Effects of Yoga on Ageing of the Body

As well as improving your body fitness and function, yoga has been shown to boost your youthfulness by increasing telomerase activity in the body. Basically yoga can be much more efficient against ageing than that $100 pot of cream you may have lurking in the bathroom cabinet.

Strands of DNA called telomeres that sit on the end of chromosomes can shorten when cells divide and if they get too short the cell can no longer function and dies. Short telomeres are a symptom of cellular ageing and can lead to many chronic diseases including diabetes, heart disease and dementia. An enzyme in our body produces telomerase that helps the telomeres stay long and remain healthy. Meditation through yoga has been shown to increase the function of this enzyme and reduce cellular ageing.

Yoga for a Healthy Mind and Healthy Body

Although yoga has been around for thousands of years, the scientific research on how yoga changes your body is still relatively new.
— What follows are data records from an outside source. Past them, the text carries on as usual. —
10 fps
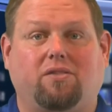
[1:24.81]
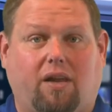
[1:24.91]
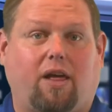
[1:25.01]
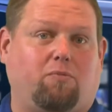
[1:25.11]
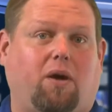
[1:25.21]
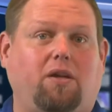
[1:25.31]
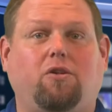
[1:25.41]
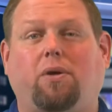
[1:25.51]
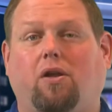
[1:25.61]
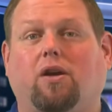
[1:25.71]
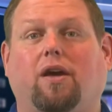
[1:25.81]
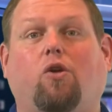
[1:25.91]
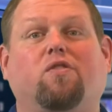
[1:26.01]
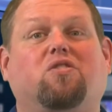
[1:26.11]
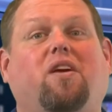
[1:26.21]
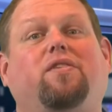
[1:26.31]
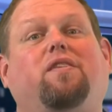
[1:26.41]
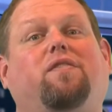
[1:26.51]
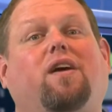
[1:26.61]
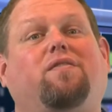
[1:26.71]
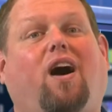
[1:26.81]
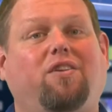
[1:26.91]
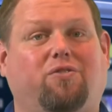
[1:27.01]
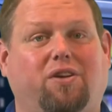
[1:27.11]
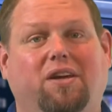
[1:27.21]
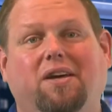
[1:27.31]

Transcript: In today's money, you'd be looking at over 7,500. dollars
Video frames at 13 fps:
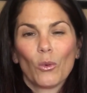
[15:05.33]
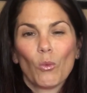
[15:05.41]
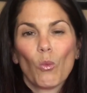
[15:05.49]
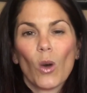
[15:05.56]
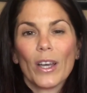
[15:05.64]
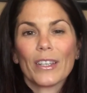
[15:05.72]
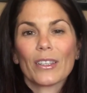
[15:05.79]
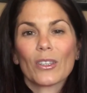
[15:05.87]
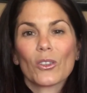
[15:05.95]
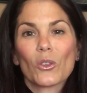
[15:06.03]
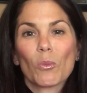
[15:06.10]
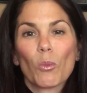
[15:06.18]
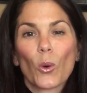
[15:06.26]
What
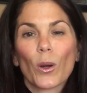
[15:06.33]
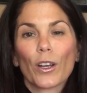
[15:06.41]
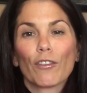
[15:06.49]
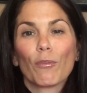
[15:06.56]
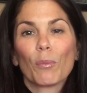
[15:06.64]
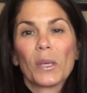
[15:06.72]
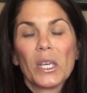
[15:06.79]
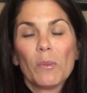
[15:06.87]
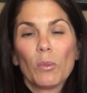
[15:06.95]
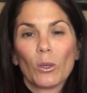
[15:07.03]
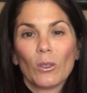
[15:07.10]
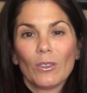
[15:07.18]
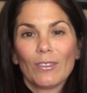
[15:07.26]
supportive
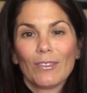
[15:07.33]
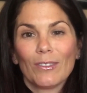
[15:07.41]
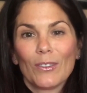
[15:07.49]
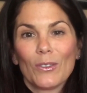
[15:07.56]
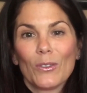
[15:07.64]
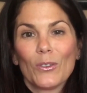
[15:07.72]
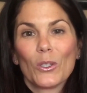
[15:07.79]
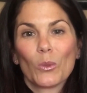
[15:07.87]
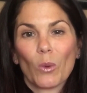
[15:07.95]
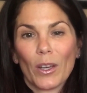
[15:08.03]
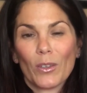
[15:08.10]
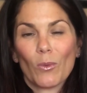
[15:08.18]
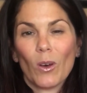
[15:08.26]
people do
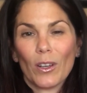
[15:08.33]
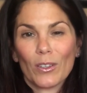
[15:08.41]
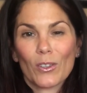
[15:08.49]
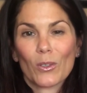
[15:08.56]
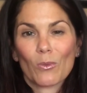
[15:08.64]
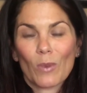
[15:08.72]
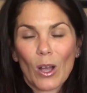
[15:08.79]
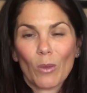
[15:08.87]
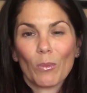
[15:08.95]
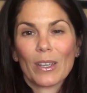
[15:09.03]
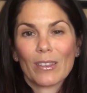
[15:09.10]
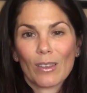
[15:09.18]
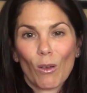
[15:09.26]
I want to surround
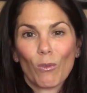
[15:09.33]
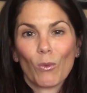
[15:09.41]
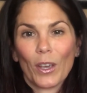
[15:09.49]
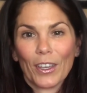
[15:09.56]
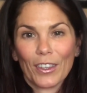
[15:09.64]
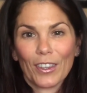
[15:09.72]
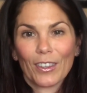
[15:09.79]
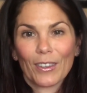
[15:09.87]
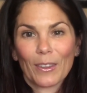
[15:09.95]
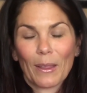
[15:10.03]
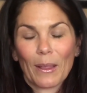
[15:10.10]
myself with?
Yoga has the potential to change your body as well as your mind, with the practice of mind and body togetherness being at the heart of the yoga ideology. Less stress and anxiety with more focus and concentration will have a profound effect on the health of your body and the physical demands of yoga can improve your overall fitness levels and tone the body too.

Incorporating yoga into your fitness routine can be an excellent way of managing stress, improving your fitness and just generally feeling and thinking more positive. Now go get that mat out and get your namaste on!

This article is intended for informational purposes only. If you have any questions or are considering any recommendations, please consult your health practitioner.